NUCLEAR energy group Hitachi/Horizon will be the target for a protest in Gloucester by Severnside Together Against Nuclear Development (STAND), on Monday (March 11, noon).

On the second anniversary of the Japanese tsunami, and subsequent explosions which destroyed the Fukushima nuclear reactors, the group plans to raise concerns that should a similar event befall the proposed new nuclear plant at Oldbury, the Forest of Dean would become "a wasteland for centuries."

Barbara French of STAND said: "We are organising this demonstration on the second anniversary of the Fukushima disaster top raise awareness that a similar disaster could happen here if the plans to build and enormous nuclear power station on the Oldbury flood plain are carried out.

"If a similar accident were to occur at Oldbury and the same 30km evacuation plans were put into place as were necessary at Fukushima, then all of Bristol, most of Gloucester and Newport and of course all of the population in between, including the Forest of Dean, would have to be evacuated. Where would they all go? The area could become a wasteland for centuries."

She added: "Hitachi Horizon say the new plant will be built to withstand and foreseeable eventualities, but of course that is exactly what they said about Fukushima. Yet it was still destroyed by an act of nature. Rising sea levels and extreme weather events put the site, which is actually below sea level at high tide on many days of the year, at extreme risk."

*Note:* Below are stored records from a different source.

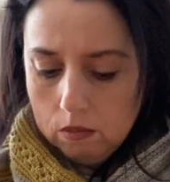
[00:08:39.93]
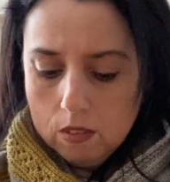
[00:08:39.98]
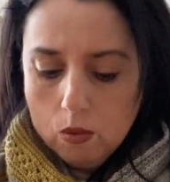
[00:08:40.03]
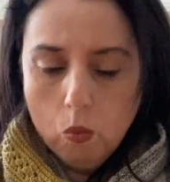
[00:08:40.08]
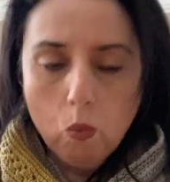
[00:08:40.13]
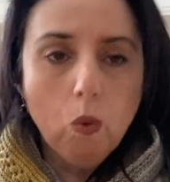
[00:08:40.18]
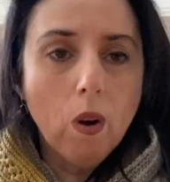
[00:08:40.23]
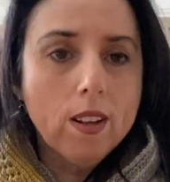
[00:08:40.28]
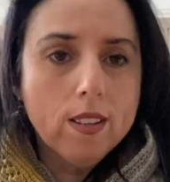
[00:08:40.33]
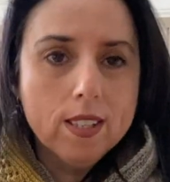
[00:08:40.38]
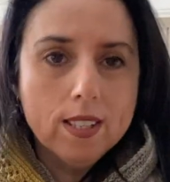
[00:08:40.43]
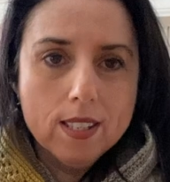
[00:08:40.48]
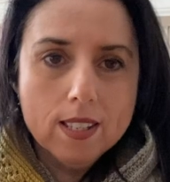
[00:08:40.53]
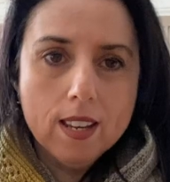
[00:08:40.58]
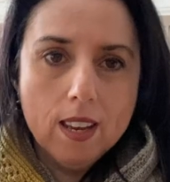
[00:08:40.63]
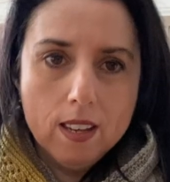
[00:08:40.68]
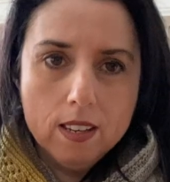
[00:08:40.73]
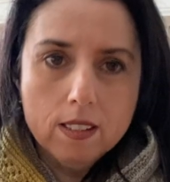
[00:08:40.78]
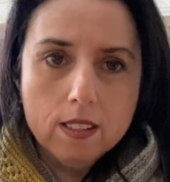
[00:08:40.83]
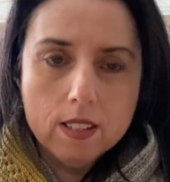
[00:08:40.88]
one
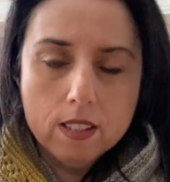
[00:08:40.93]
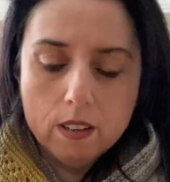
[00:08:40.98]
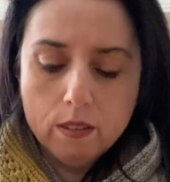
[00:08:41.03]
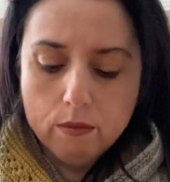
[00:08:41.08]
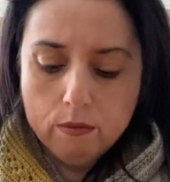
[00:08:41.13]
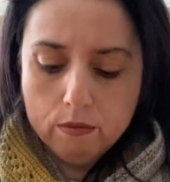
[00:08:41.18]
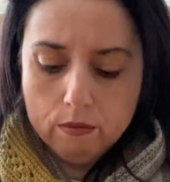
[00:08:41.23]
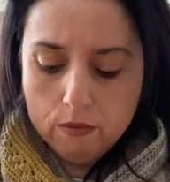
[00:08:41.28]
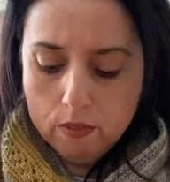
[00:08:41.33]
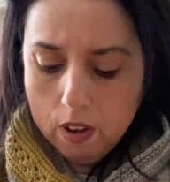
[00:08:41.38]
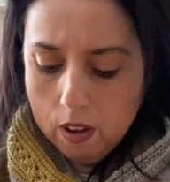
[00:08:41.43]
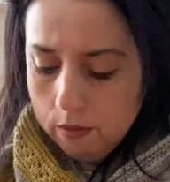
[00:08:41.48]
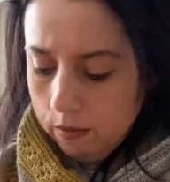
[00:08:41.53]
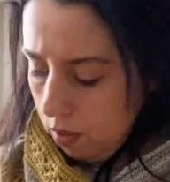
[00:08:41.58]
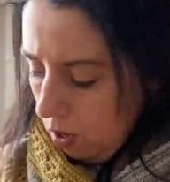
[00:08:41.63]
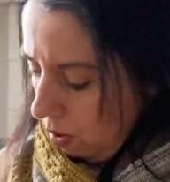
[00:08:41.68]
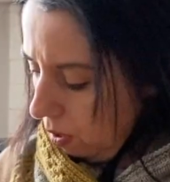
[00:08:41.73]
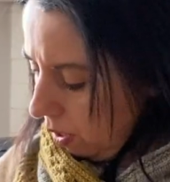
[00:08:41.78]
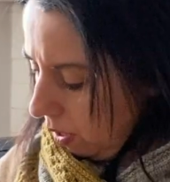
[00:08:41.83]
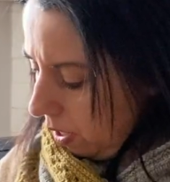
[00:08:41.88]
skeins of
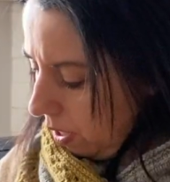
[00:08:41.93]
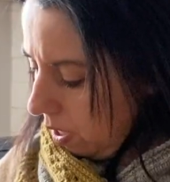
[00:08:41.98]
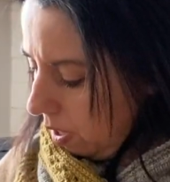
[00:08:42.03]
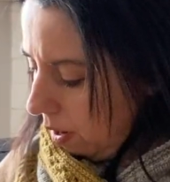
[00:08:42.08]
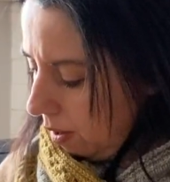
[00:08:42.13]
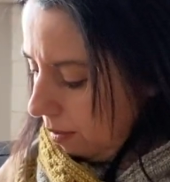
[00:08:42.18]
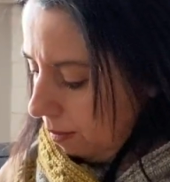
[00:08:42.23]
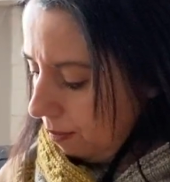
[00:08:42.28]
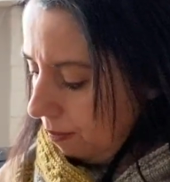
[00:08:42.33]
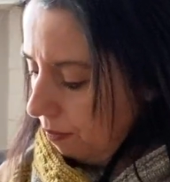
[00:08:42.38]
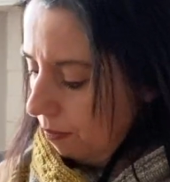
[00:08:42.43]
acrylic yarn.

The organisers are providing coaches from the Forest to the event, where they will be meeting representatives from the company in order to present them with with a letter voicing their concerns.

Places on the coaches can be booked on 01291 689327. More information is available from the organisers' website at http://www.standagainstoldbury.org">www.standagainstoldbury.org

John Gilbert, head of commercial development for Horizon Nuclear Power, commented on the protest: "We'd like to reassure communities around our proposed site that we're still in the very early stages of our plans to develop a new nuclear power station near Oldbury-on-Severn. No decisions have yet been made about our project and this won't happen until we've carried out formal consultation with local people, allowing them to have their say and shape our proposals.

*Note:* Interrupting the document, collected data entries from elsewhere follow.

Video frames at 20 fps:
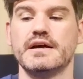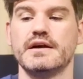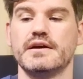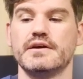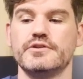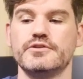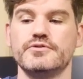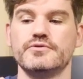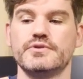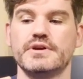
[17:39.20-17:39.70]

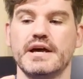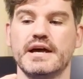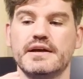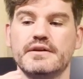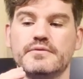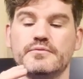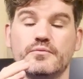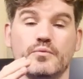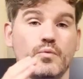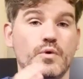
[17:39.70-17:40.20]
you
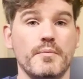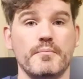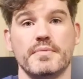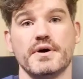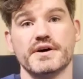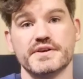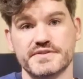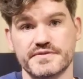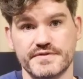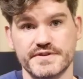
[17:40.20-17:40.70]
get 1
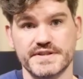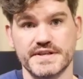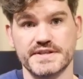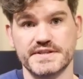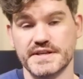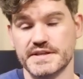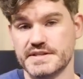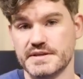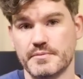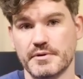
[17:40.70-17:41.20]
burst for
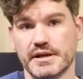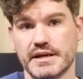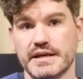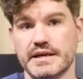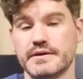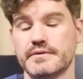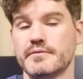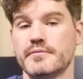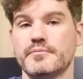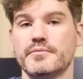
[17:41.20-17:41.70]
CC typically,
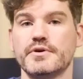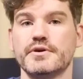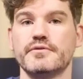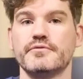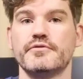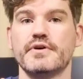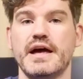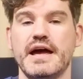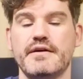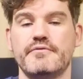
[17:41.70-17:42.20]
but
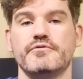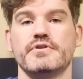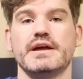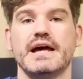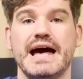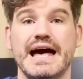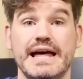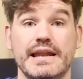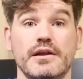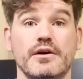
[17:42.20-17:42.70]
for every
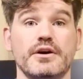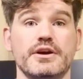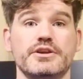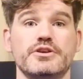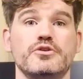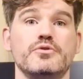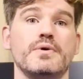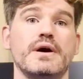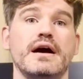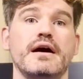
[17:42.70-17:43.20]
ally
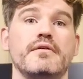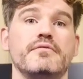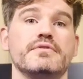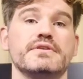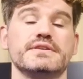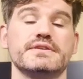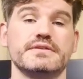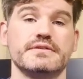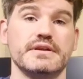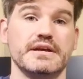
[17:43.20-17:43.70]
you have
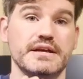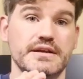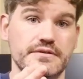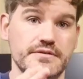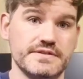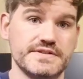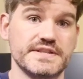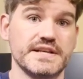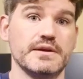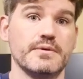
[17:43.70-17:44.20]

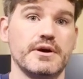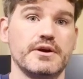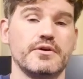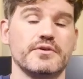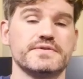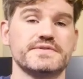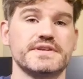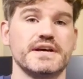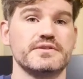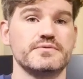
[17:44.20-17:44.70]
in silhouette
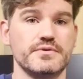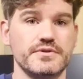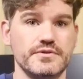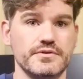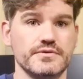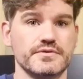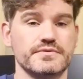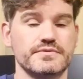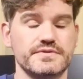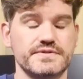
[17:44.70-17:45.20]
contact with
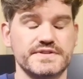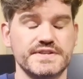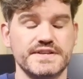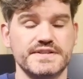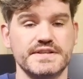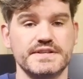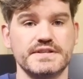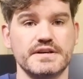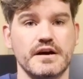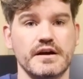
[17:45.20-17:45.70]
your
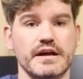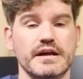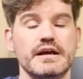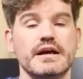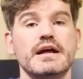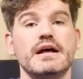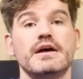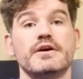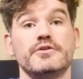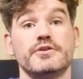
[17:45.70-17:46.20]
CC target,
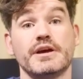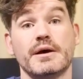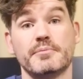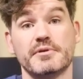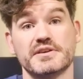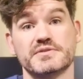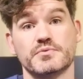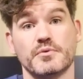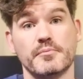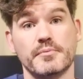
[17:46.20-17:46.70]
you get
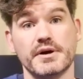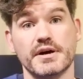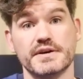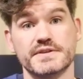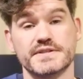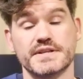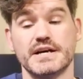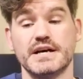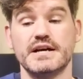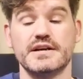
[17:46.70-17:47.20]
+1
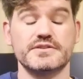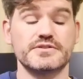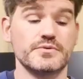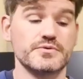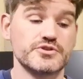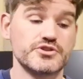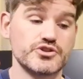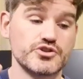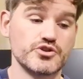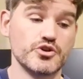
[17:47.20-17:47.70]
burst. So
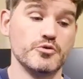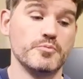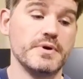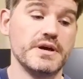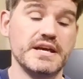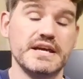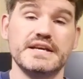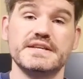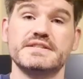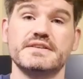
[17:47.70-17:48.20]
it's super
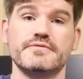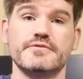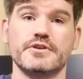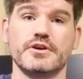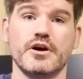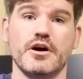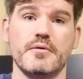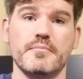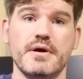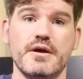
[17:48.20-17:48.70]
easy for the
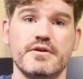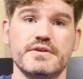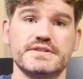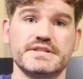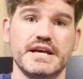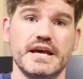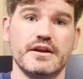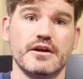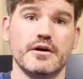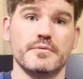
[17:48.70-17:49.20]
Chimera to
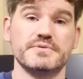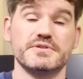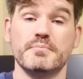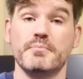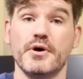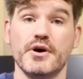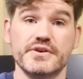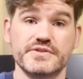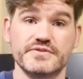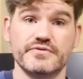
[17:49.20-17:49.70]
get up to
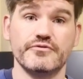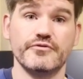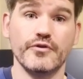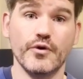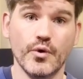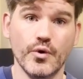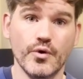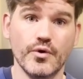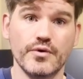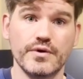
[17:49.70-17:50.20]
burst
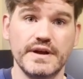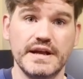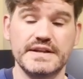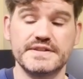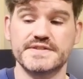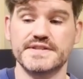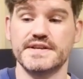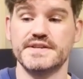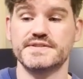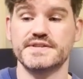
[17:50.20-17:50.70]
4 in
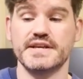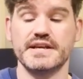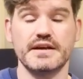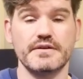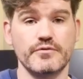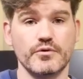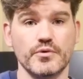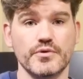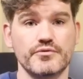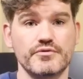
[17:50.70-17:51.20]
CC
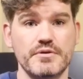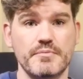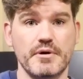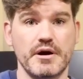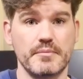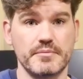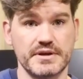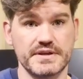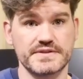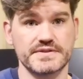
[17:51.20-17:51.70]
if all 3
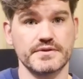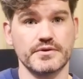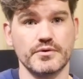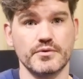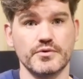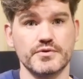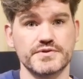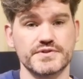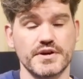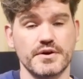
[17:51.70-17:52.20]
Pupniks are
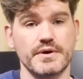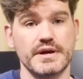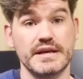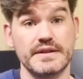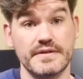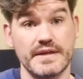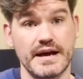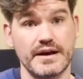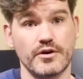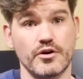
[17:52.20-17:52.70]
also
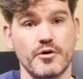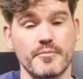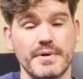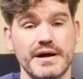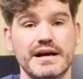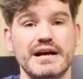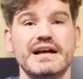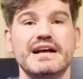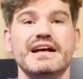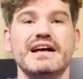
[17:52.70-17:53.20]
in that combat.
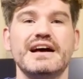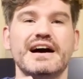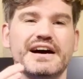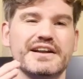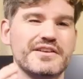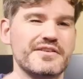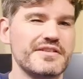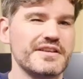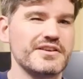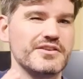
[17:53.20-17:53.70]
I
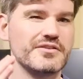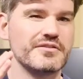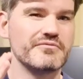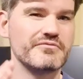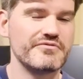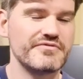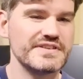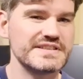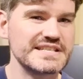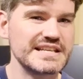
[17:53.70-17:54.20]
don't think you can
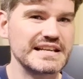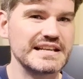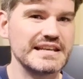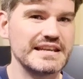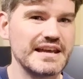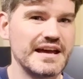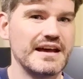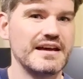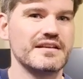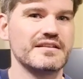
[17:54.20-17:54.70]
physically
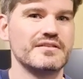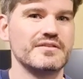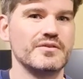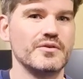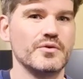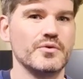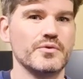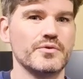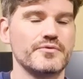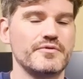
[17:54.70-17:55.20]
get
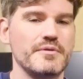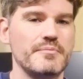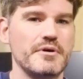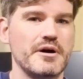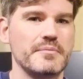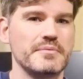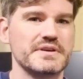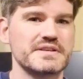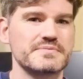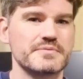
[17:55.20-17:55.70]
all 3
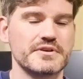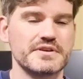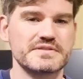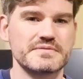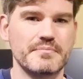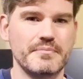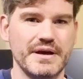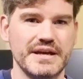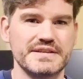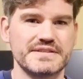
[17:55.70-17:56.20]
Pupniks because
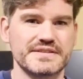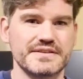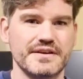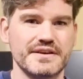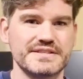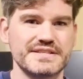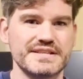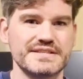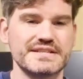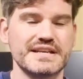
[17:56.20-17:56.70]
of base
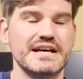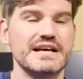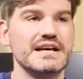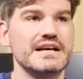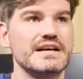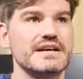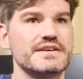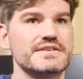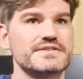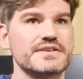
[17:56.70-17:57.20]
sizes,
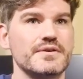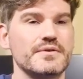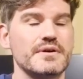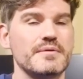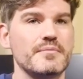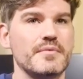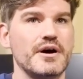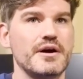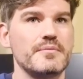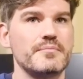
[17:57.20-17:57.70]
so it
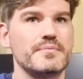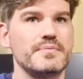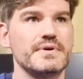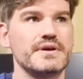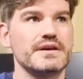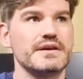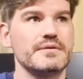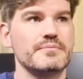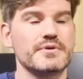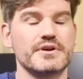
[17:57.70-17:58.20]
might
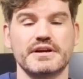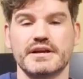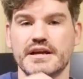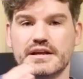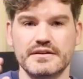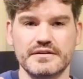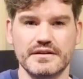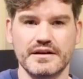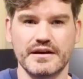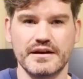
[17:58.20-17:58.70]
be, but
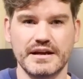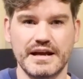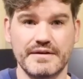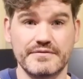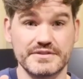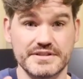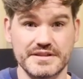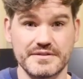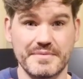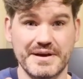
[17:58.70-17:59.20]
again, I
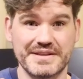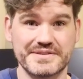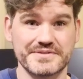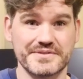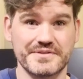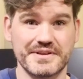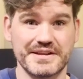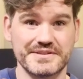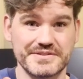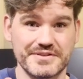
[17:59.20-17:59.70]
haven't done the maths
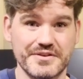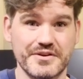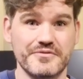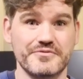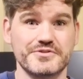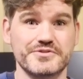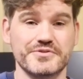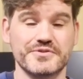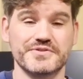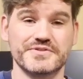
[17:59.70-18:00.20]
on that to know
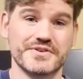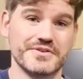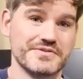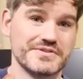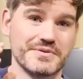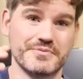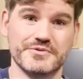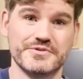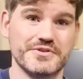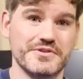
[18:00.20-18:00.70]
for sure, so
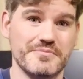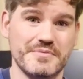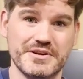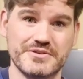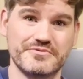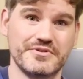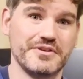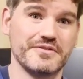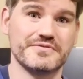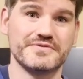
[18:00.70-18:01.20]
someone do the
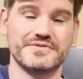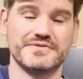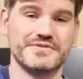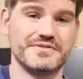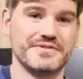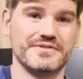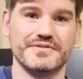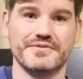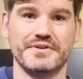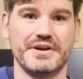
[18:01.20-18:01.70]
measuring of
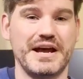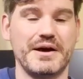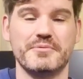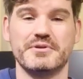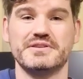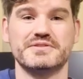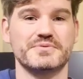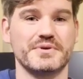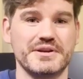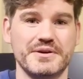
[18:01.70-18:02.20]
how
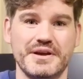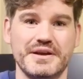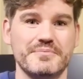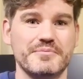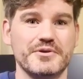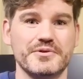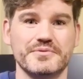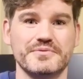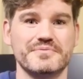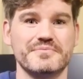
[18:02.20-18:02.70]
many
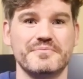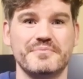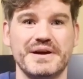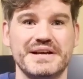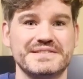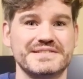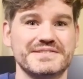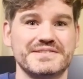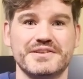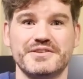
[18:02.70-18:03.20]
28mm
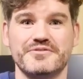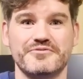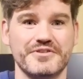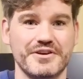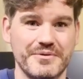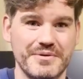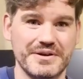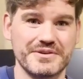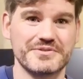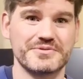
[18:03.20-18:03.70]
bases can you fit
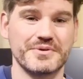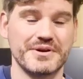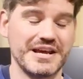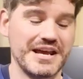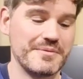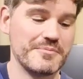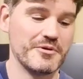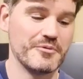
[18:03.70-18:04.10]
around a 28mm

"We're working on the detailed timescales for this but it has always been our plan to develop our site on Anglesey first, with the first station there due to begin operation in the first half of the 2020s.

"A new power station at Oldbury will bring thousands of jobs and hundreds of millions of pounds of investment to the region, as well as providing secure, low carbon energy. Our proposals will be subject to intense scrutiny by the UK regulators and we'll have to show that the power station is protected from natural and man-made hazards."